Gleichzeitig setzte mit einer verstärkten Grundwasserentnahme zur Versorgung des wirtschaftlich aufstrebenden Rhein/Main-Ballungsraumes in den siebziger Jahren eine Grundwasserabsenkung ein, die in der zweiten Hälfte dieses Jahrzehnts nach einigen Trockenjahren mit geringer Grundwasserneubildung einen solchen Umfang annahm, daß die von den Bauern mit dem Schlepper angetriebenen Saugpumpen vielfach nicht mehr in der Lage waren, Beregnungswasser aus dem Grundwasser zu fördern. Zur Absenkung der Saugpumpen in den für sie möglichen Betriebsbereich wurden bis zu 2 m tiefe Gruben, sog. "Schleppergruben" mit Pumpenantrieb durch Ackerschlepper, gegraben.

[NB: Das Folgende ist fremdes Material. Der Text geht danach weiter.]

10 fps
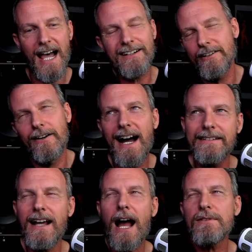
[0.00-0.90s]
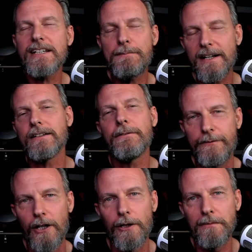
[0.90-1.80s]
know. I was expecting the
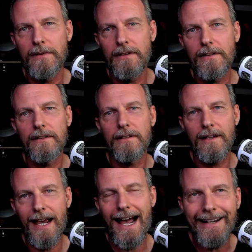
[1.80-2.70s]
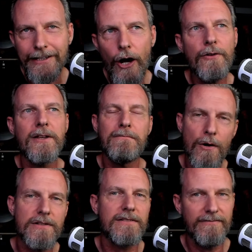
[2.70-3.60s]
film. I know that
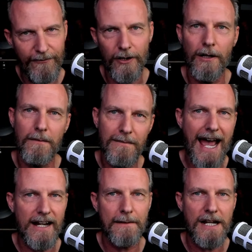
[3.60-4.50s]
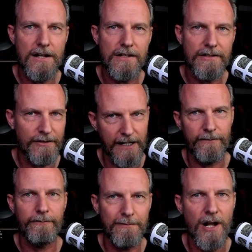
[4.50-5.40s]
most film adaptations are
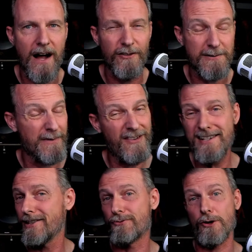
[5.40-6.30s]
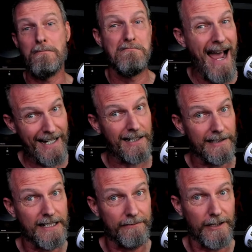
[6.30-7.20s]
different from novels, but this is dramatically
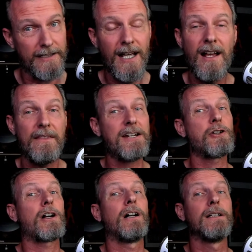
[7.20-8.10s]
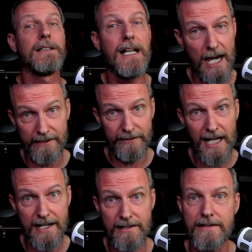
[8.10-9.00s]
different. They took a lot of
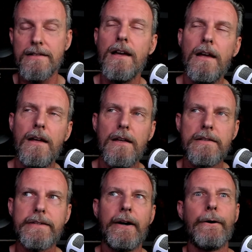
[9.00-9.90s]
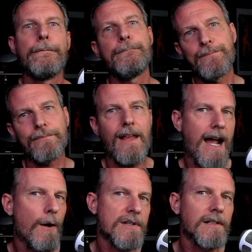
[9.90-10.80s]
license. So
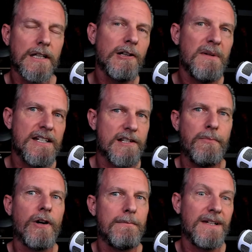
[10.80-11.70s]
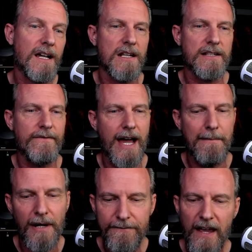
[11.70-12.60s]
I was a little bit disappointed because of that.
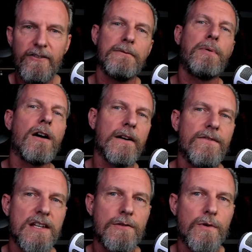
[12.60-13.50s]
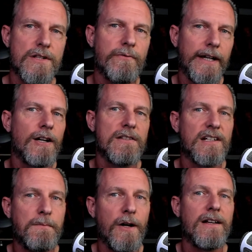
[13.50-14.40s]
My favorite part of this was Rico's
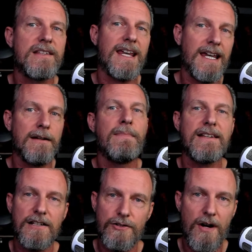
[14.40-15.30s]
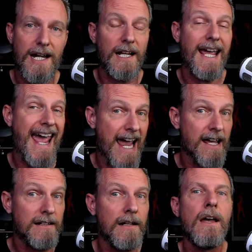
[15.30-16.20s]
experience in basic training
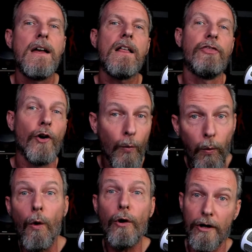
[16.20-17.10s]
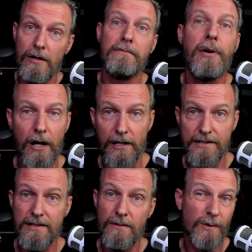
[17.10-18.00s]
and the war
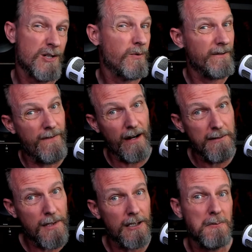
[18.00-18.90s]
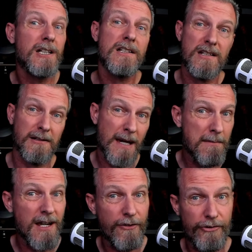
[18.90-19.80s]
parts, which were very minimalistic.
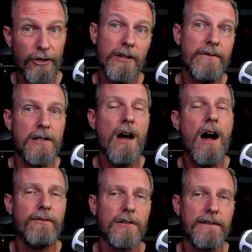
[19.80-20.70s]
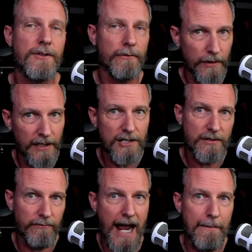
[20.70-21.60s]
Maybe a third of the novel if you're really just
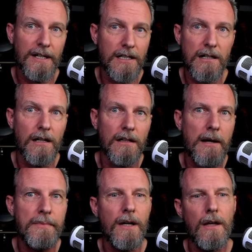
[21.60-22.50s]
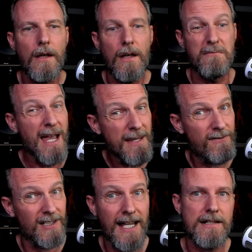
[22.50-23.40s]
wrapping it all up. Maybe
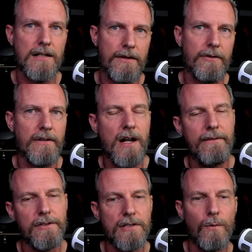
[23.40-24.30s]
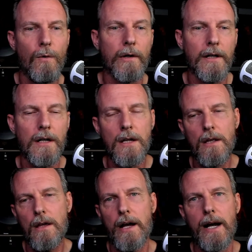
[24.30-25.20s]
even less than a third of the novel is the war.
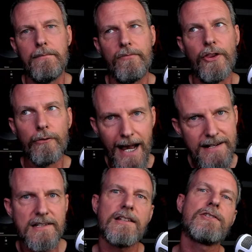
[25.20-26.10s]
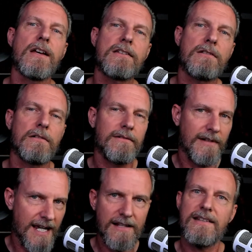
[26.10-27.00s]
The rest is just
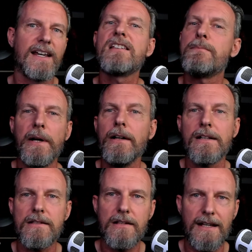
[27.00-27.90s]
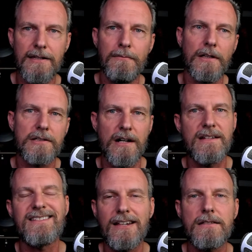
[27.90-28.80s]
his experience in the military
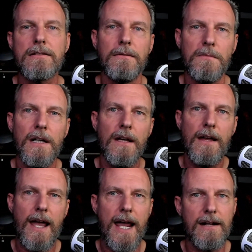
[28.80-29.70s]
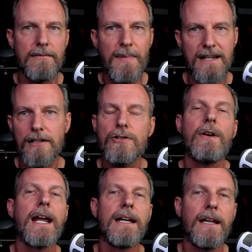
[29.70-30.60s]
system and basic
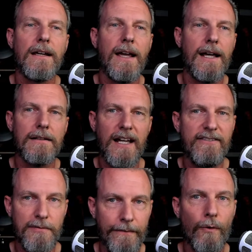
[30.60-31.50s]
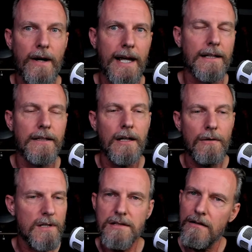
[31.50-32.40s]
training and life beforehand,
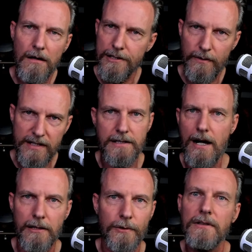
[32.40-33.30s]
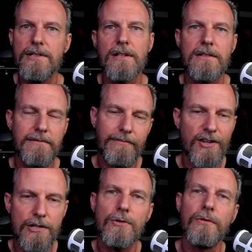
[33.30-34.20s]
which also isn't terrible. It's just the
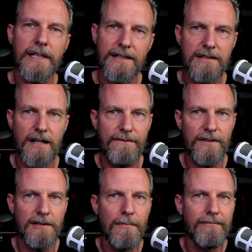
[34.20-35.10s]
schooling stuff and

Schon 1965 kam es zur Gründung des Beregnungsverbandes Hessisches Ried, durch den eine rationelle Nutzung des für die Beregnung verfügbaren Wassers ermöglicht werden sollte, und der der Vorläufer des jetzigen Wasserverbandes Hessisches Ried war. Im Jahre 1977 wurde der Regierungspräsident in Darmstadt durch die hessische Landesregierung beauftragt, "wasserwirtschaftliche Ausgleichsmaßnahmen durch Infiltration von aufbereitetem Rheinwasser zur Grundwasseranreicherung einzuleiten und eine wasserwirtschaftliche Gesamtplanung Hessisches Ried zu erarbeiten" (HERRMANN, 1985).
Als Ergebnis dieser Planungen wurde 1989 das Wasseraufbereitungswerk Biebesheim erstellt, durch das Rheinwasser auf nahezu Trinkwasserqualität aufbereitet wird, und das neben ca. 40 Millionen Kubikmetern für die Infiltration zur Anhebung des Grundwasserspiegels auch 5 Millionen Kubikmeter Wasser über eine Ringleitung zur Beregnung durch teilortsfeste Anlagen von etwa 6000 ha landwirtschaftliche Nutzfläche, unabhängig vom Witterungsverlauf und der Grundwasserneubildung, zur Verfügung stellen sollte.
Der im Vergleich zu einer niedrigen Mg- und Ca-Konzentration relativ hohe Cl- und Na-Gehalt des Rheinwassers bei der Entnahmestelle des Aufbereitungswerkes in Biebesheim bei Beginn des Untersuchungsprogramms im Jahre 1979 ist das Ergebnis der Abwassereinleitung der elsässischen Kaligruben, die über den Kanal bei Fessenheim bei Breisach in den Rhein geleitet wurden (BUHL et al., 1991; s.a. Tabelle 1). Durch die im Raume Mannheim/Ludwigshafen und im Einzugsgebiet des Neckar angesiedelten Industriegebiete wird die Salzfracht des Rhein weiter angehoben, so daß der Rhein wohl als einer der am stärksten "mineralisierten" Flüsse der Welt zu gelten hatte.